Released
in October of 1967, the debut solo LP by Nico, Chelsea Girl, is marking
its 55th anniversary this month. Coming on after her involvement with
the debut Velvet Underground album & Exploding Plastic Inevitable
tour, Chelsea Girl is a rather skewed representation of the chanteuse as
an artist, offering her little creative input for the album while
obscuring her presence with distracting and unwanted musical elements.
After
recording and touring with the VU in 1966 and early 1967, Nico moved to
New York City and took up residence in a coffeehouse as a solo folk
performer, often accompanied by Jackson Brown or various rotating VU
members on guitar. When the proposition of a solo album for the German
native loomed, her accompanists set about contributing songs for her to
sing, with Brown, Lou Reed, John Cale and even Bob Dylan offering
material. Nico only got a single writing credit for It Was A Pleasure
Then. Production was handled by Tom Wilson, who despite Nico’s
assertions, refused to use any drums or bass on the album and, without
her knowledge or consent, added overdubs of strings and flute, much to
the singer’s dismay. She is quoted as saying,
“I still cannot
listen to it, because everything I wanted for that record, they took it
away. I asked for drums, they said no. I asked for more guitars, they
said no. And I asked for simplicity, and they covered it in flutes! ...
They added strings and – I didn't like them, but I could live with them.
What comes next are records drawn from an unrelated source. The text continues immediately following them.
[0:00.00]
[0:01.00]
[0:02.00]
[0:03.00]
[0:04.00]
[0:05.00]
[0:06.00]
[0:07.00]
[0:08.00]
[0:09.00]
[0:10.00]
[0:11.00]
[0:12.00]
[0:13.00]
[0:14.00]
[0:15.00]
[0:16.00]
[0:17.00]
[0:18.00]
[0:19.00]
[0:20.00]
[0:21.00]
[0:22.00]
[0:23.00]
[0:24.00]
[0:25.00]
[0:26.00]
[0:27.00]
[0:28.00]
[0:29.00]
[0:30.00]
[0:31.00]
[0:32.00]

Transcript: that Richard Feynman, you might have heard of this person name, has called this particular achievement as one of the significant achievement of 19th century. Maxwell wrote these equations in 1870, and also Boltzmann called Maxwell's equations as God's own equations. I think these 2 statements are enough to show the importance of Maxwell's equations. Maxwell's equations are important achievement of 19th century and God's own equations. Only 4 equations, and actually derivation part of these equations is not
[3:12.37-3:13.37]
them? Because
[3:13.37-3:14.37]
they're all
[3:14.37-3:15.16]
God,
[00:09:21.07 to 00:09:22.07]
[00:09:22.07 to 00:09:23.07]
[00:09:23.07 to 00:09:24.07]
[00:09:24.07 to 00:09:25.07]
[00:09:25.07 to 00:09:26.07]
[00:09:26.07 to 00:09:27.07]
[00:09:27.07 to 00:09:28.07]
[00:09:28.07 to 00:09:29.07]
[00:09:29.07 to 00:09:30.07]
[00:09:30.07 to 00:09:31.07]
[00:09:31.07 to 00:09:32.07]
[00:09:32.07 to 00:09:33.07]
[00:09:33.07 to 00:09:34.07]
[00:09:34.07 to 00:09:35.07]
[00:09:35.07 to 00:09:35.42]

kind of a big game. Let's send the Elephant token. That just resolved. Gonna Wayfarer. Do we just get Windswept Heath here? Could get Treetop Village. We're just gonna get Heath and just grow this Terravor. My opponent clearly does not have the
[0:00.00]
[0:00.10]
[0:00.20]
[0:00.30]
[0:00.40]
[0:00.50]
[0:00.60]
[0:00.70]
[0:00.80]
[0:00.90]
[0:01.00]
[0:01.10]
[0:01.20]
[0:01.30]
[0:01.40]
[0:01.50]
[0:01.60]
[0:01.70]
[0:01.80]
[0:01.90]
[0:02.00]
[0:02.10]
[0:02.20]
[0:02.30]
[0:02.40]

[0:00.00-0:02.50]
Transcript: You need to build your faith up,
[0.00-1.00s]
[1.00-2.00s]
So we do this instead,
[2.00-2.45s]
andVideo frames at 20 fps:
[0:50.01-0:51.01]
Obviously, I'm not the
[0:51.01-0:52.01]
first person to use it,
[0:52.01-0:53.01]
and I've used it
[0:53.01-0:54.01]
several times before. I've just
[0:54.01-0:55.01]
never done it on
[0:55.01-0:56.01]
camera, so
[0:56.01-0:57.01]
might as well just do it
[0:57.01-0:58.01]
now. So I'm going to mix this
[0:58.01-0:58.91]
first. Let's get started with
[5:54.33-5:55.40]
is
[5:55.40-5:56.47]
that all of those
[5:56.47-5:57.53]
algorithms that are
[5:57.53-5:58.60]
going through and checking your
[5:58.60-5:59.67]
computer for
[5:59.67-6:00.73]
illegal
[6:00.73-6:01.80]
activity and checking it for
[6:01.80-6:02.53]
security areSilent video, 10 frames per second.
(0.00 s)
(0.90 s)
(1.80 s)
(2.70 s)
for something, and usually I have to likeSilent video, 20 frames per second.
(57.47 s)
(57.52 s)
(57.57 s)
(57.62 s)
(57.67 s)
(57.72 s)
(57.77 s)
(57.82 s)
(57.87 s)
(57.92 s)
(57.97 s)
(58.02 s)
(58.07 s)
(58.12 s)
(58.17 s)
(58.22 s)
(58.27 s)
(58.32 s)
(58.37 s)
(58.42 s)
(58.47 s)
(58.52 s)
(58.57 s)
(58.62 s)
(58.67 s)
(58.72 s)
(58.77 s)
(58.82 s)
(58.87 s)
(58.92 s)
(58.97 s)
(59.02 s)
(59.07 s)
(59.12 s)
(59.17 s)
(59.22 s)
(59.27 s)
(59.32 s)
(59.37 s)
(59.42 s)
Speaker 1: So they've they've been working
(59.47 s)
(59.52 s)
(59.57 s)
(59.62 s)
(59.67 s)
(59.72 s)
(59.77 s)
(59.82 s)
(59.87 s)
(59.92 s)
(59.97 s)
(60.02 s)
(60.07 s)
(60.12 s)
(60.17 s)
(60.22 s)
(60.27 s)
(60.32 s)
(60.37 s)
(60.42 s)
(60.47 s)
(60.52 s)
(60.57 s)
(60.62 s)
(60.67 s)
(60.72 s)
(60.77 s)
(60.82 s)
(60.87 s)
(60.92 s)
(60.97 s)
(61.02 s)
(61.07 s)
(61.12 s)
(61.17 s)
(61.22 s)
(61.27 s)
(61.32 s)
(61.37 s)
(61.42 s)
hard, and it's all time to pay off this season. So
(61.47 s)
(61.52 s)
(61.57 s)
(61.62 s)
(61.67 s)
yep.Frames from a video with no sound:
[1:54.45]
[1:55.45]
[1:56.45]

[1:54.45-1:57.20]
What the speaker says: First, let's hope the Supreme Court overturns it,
But the flute! The first time I heard the album, I cried and it was all
because of the flute.”
Stylistically, the album ended up landing
somewhere between chamber folk and baroque pop. Critics have, in turn,
praised it as a “masterpiece”, on one hand, and as having been
“sabotaged”, as Trouser Press would eventually decry. Personally, I
find it mostly enjoyable and listenable, but not particularly
representative of what she’d eventually create with such monolithic
& somber albums as The Marble Index, Desertshore & The End.